It’s back to school time! With that change brings an entire routine to get used to for both kids and parents. This can be a great time of year to re-establish a family routine to help organize life and keep the chaos to a minimum. This also provides your children with a structure to learn important skills like how to set priorities, meet deadlines, become more independent, and develop habits of self-care.
A few reasons daily routine is important for your child:
- Routines help establish your child’s body clock for regulating many day-to-day activities including sleep, eating complete meals, regular bowel movements, calm behavior, and easier “wind-down” times at night.
- It helps to bond the family together. A predictable routine helps children know what to expect so that they feel safe. They notice the time spent together is important and helps to strengthen shared values, beliefs, and interests.
- It gives your kids a chance to be excited for future events; for example, dinnertime with the family, Friday movie night, and special one-on-one time with Mom or Dad.
- Routine establishes positive and healthy habits that children can do on their own.
- It offers stability during times of change and brings a sense of normalcy to a chaotic world.
Here are some tips to help form your daily routines from the American Academy of Pediatrics (AAP).

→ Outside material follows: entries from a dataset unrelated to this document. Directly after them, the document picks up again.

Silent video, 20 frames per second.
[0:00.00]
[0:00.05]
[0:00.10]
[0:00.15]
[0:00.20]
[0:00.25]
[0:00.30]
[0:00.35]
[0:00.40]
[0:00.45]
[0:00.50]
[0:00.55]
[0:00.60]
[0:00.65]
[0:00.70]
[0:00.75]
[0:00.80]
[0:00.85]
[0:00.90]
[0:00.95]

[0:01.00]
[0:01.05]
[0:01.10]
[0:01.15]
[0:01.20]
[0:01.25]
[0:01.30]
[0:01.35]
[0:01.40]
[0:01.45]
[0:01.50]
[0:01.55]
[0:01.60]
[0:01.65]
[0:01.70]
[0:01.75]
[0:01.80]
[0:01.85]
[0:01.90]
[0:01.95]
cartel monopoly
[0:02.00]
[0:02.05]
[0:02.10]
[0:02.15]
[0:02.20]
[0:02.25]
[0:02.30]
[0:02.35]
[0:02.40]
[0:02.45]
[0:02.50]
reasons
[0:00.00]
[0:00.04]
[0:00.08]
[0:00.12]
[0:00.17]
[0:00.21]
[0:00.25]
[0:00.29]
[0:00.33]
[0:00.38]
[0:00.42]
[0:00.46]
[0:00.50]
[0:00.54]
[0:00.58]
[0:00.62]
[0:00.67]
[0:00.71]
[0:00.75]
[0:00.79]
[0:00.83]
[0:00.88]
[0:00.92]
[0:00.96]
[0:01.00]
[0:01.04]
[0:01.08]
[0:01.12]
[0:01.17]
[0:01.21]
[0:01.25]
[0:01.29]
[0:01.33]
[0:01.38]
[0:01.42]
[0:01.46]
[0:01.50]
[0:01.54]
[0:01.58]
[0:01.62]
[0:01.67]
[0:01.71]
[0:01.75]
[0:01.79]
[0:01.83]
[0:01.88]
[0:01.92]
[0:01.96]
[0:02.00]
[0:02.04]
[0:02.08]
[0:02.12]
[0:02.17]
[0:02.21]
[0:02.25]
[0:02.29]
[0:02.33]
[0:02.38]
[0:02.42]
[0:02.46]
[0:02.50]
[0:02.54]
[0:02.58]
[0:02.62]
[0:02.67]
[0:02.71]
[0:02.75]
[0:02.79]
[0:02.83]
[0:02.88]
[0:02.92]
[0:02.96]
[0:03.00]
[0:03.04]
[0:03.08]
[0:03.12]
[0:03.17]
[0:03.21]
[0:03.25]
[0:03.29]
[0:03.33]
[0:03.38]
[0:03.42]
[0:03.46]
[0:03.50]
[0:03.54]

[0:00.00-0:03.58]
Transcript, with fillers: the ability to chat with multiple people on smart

To make the household function well in the morning, everyone needs to know what has to be done to get ready for the day. Try the following:
- Put as many things in order as possible the night before.
- Keep wake-up routines cheerful and positive.
- Be sure your child eats breakfast, even if he or she is not hungry in the morning.
- Finally, round out each morning by saying goodbye to your young child. A simple hug and a wave as he or she heads out the front door or slides out of the car are extremely important. They will give your child a positive feeling with which to begin the day’s activities.
During middle childhood (ages 6-12), children need adult supervision. While some parents have their children return each afternoon to an empty home, these “latchkey” kids are more susceptible to misbehavior, risk-taking, and anxiety. For this age group, the American Academy of Pediatrics recommends that a child come home to a parent, another adult, or a responsible adolescent.
Dinner should be an important time for your family. As often as possible, all family members should eat together at the dinner table, without the distraction of television or radio. During dinner, the family can share the day’s activities and participate in enjoyable conversation. Everyone should be encouraged to take part, and negative comments and criticism should be discouraged.
On school nights, children need a regular time to go to sleep. Establish nighttime rituals that include storytelling, reading aloud, conversation, and songs. Try to avoid exciting play and activities before bedtime.